- **AIM OF THE EXERCISE**: In full and without alteration, print the records below, minus any images.

[Opening RECORDS FOR THIS TASK section]

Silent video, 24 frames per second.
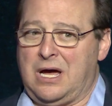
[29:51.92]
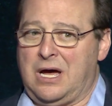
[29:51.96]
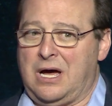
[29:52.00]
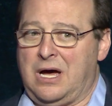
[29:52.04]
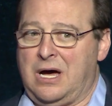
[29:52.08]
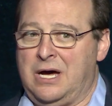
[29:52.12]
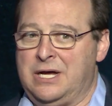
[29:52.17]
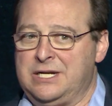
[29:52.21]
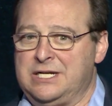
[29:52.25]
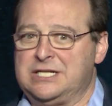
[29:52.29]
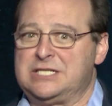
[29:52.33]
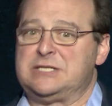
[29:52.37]

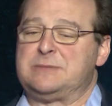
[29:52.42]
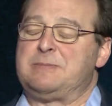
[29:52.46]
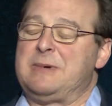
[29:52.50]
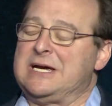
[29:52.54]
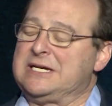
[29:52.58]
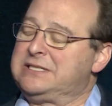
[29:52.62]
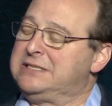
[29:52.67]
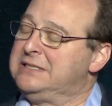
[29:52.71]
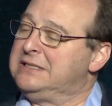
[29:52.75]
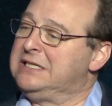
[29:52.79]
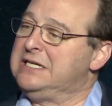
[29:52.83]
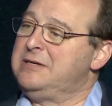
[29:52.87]

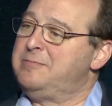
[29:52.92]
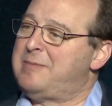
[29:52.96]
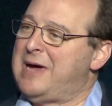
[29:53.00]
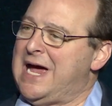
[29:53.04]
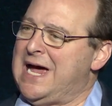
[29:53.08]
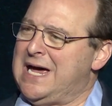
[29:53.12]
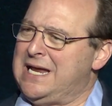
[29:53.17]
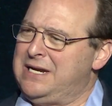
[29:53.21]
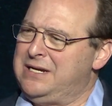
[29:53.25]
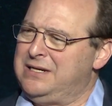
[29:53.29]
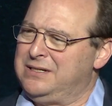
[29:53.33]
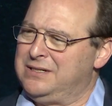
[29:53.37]
unexpectedly
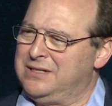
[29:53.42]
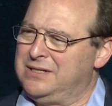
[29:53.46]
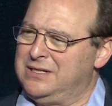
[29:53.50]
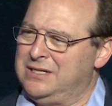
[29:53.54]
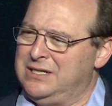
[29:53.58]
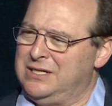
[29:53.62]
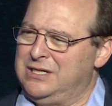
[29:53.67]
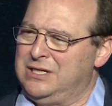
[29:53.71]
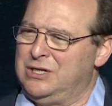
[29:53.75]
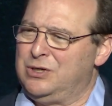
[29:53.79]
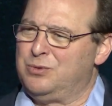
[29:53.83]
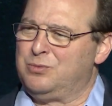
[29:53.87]
bad
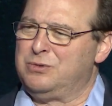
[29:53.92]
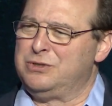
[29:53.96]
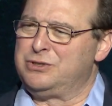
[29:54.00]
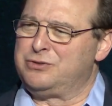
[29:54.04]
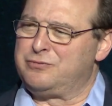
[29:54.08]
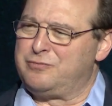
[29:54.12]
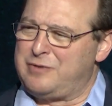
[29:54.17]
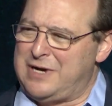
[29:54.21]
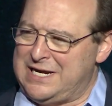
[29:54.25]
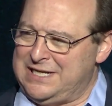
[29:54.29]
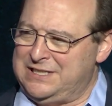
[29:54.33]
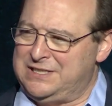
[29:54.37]
was
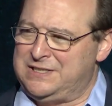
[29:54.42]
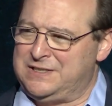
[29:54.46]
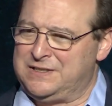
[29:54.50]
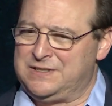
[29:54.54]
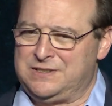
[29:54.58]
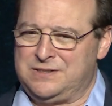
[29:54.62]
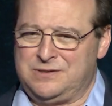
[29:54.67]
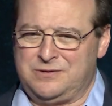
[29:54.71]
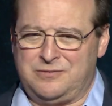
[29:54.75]
rates.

[Closing RECORDS FOR THIS TASK section]

- **RESPONSE**:
Silent video, 24 frames per second.
[29:51.92]
[29:51.96]
[29:52.00]
[29:52.04]
[29:52.08]
[29:52.12]
[29:52.17]
[29:52.21]
[29:52.25]
[29:52.29]
[29:52.33]
[29:52.37]

[29:52.42]
[29:52.46]
[29:52.50]
[29:52.54]
[29:52.58]
[29:52.62]
[29:52.67]
[29:52.71]
[29:52.75]
[29:52.79]
[29:52.83]
[29:52.87]

[29:52.92]
[29:52.96]
[29:53.00]
[29:53.04]
[29:53.08]
[29:53.12]
[29:53.17]
[29:53.21]
[29:53.25]
[29:53.29]
[29:53.33]
[29:53.37]
unexpectedly
[29:53.42]
[29:53.46]
[29:53.50]
[29:53.54]
[29:53.58]
[29:53.62]
[29:53.67]
[29:53.71]
[29:53.75]
[29:53.79]
[29:53.83]
[29:53.87]
bad
[29:53.92]
[29:53.96]
[29:54.00]
[29:54.04]
[29:54.08]
[29:54.12]
[29:54.17]
[29:54.21]
[29:54.25]
[29:54.29]
[29:54.33]
[29:54.37]
was
[29:54.42]
[29:54.46]
[29:54.50]
[29:54.54]
[29:54.58]
[29:54.62]
[29:54.67]
[29:54.71]
[29:54.75]
rates.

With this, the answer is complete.